As we understand, this was a makeshift site.
The attack happened at the time when people were sleeping.
These were civilians as mentioned already and sadly, at least till now, there are reports of some 18 dead with eleven others who have been moved to the hospital to get healthcare.
Access is a huge issue for humanitarians in this region in terms of providing humanitarian support.
And just to add to what you were asking, Lisa, I mean, of course, whenever these attacks happen, the United Nations and the Secretary General will call for the local and national authorities to do whatever they.
Can to investigate these?
Crimes and bring the perpetrators to justice.
I mean, I don't have specific examples, but we've seen examples of the law being.
Successful in bringing some of.
These perpetrators to to justice and I think this.
Those who who conduct such attacks must must also be recognised and that they are not, that there are consequences that can that can happen.
Peter Kinney, I see your hand is raised.
I just wanted to try to get a clarification.
Cameroon has been in the news because of conflicts between the two communities in the country, the English speaking community and the French.
Does this attack bear any relationship to that conflict, or is it totally unrelated in terms of the?
Dear Peter, as far as I understand you're, you're referring to Cameroon's southwest and Northwest regions, which also have a displacement situation.
But this is the the far northern region in the country where there are more than 300,000 people are displaced.
And mostly this is linked to the greater Lake Chad Basin conflict which has been going on.
The main focus has, as we have seen has remained in, in Nigeria.
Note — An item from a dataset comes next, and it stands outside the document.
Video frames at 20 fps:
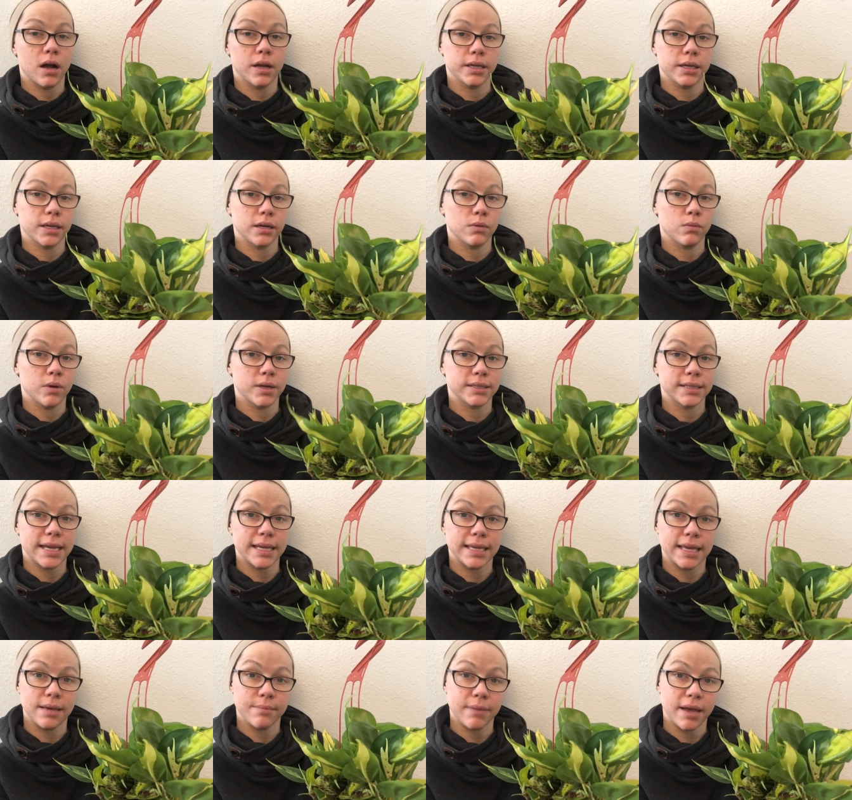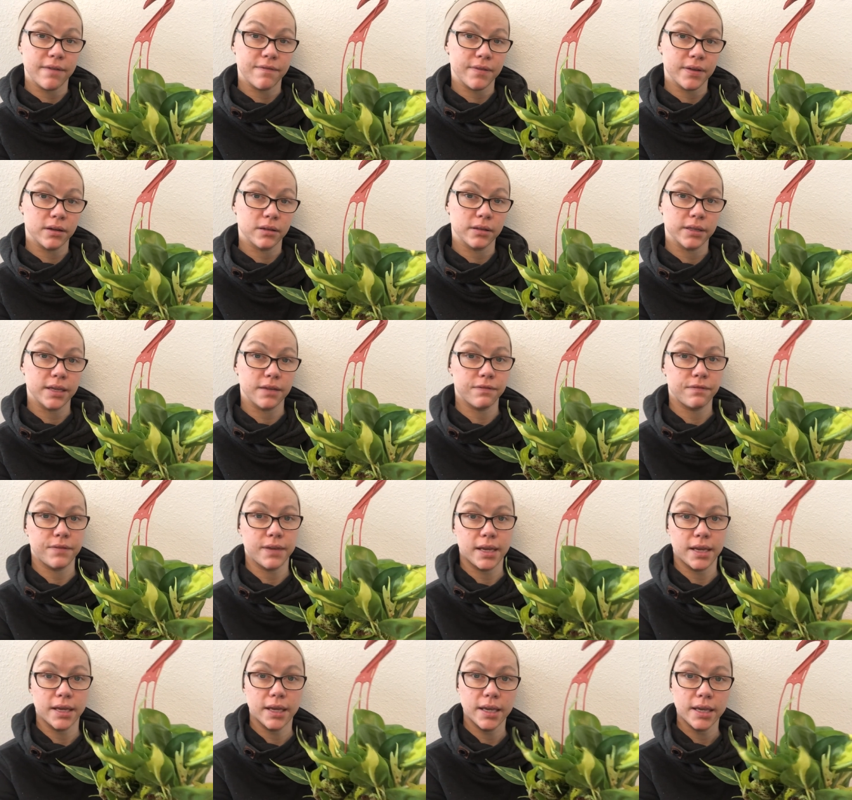on here once I get my fiddle leaf
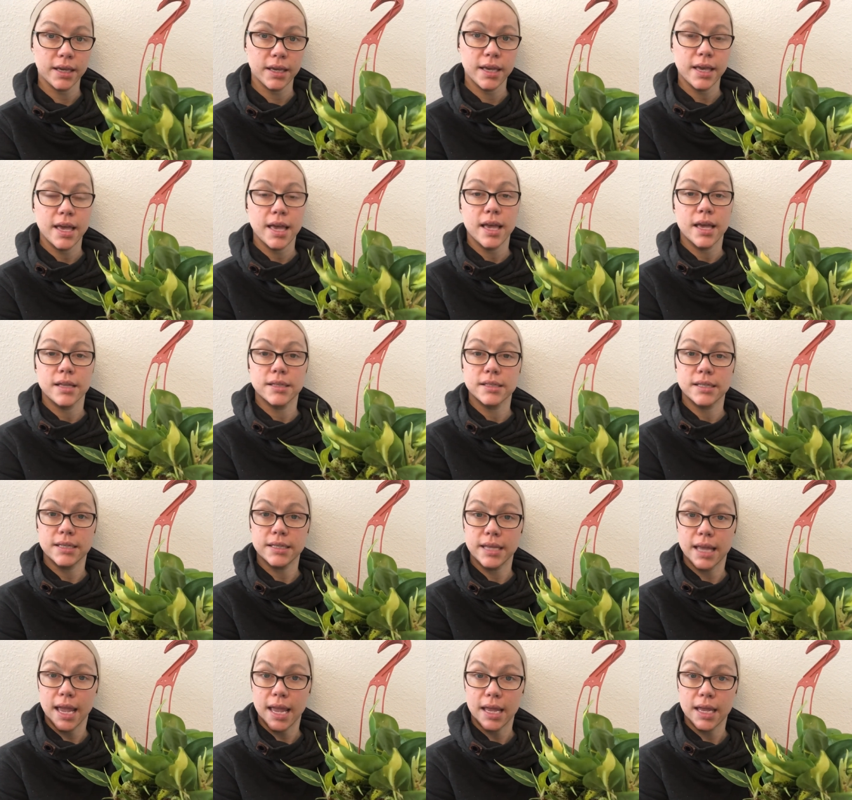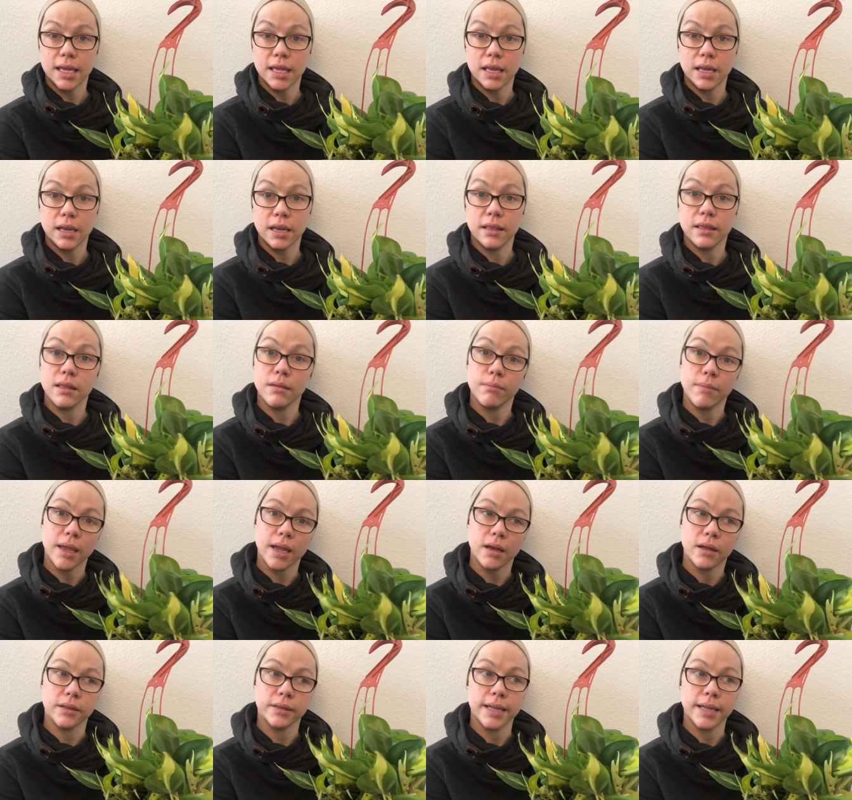fig today in the mail.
But we have also seen that these areas which are very close to Nigeria that there have been attacks which are suspected on Boko Haram and this has and other armed groups and, and, and these attacks, continuous attacks have affected, affected more than 300,000 people in this region.
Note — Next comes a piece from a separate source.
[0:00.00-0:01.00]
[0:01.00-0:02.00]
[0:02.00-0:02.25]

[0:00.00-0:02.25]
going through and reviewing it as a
So I think we can close on this this topic.
Thank you very much for being with us this morning.
I The only additional thing I have to tell you is in terms of meetings being covered by the UN Information Service this week.
The 101 first, the 101st session of the Committee on the Elimination of Racial Discrimination opens today at 3:00 PM.
This online session will last until Friday on the 7th of August.
Due to the COVID-19 pandemic, the examination of state parties reports that were scheduled for the present session has been postponed to future sessions and at the opening meeting this afternoon, the committee will elect its new Bureau, including its new chairperson.
It will also hear a statement from a non governmental organisation and.
Then the committee will then.
Meet in private until Friday afternoon.
Peter Kenny, I see you have your hand up.
Is this a question for myself, For Baba?
No, no, this is not for Baba.
This is actually more a general question.
Thursday marks the 75th anniversary of the atomic.
Bombing of Hiroshima and the.
The two red crosses in Geneva recently put out this statement expressing a lot about the and apparently the new arms race that is occurring.
The UN have any anything planned to say about this or is there is there has anything been said recently?
Listen, I'm just coming back this morning, Peter.
I will look into and going through messages and things.
I'm sure that there would be some type of a message from our Secretary general.
I I expect there would be 1.
It and see if we have anything to share already or if anything will be coming shortly on that unless there are other questions I think this is all I have for you this morning we.
Briefing of the 4th of August and I wish you a good afternoon.
Reminder about that the press, the virtual press conference by the ILO this afternoon at 2:00 PM.
Thank you very much everyone, and have a good afternoon.